[Items listed in a dataset]
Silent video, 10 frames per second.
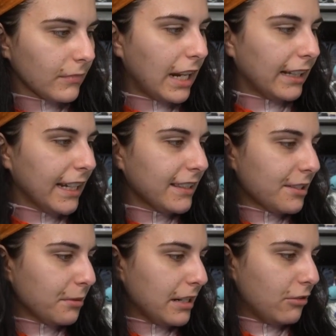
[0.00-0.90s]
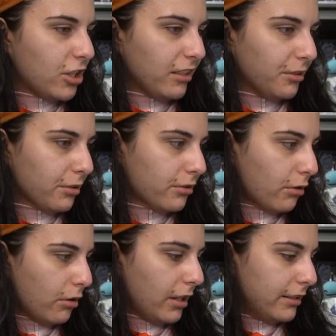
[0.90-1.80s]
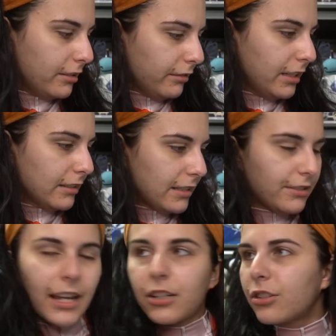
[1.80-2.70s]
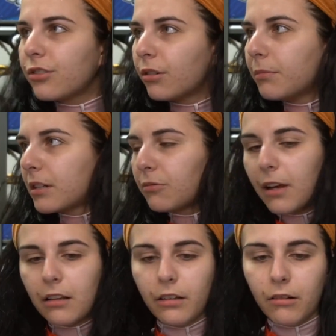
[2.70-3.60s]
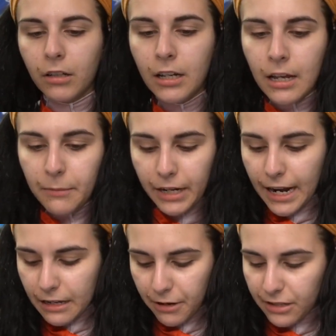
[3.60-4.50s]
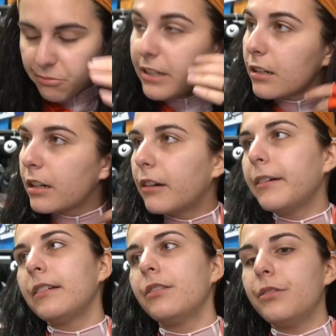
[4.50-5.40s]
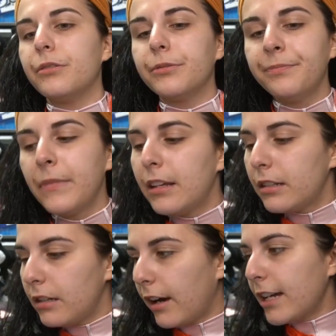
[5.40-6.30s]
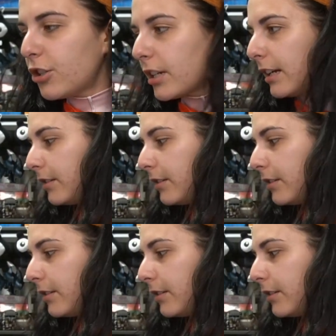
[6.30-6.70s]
I like this one here, Gentle Soul. I don't think these textures will mix well, though. But anyways, we are going to... You know, I should get a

> **Exercise description**:
Write the records out once more, exactly as they appear, with no pictures.

> **Expected answer**:
Silent video, 10 frames per second.
[0.00-0.90s]
[0.90-1.80s]
[1.80-2.70s]
[2.70-3.60s]
[3.60-4.50s]
[4.50-5.40s]
[5.40-6.30s]
[6.30-6.70s]
I like this one here, Gentle Soul. I don't think these textures will mix well, though. But anyways, we are going to... You know, I should get a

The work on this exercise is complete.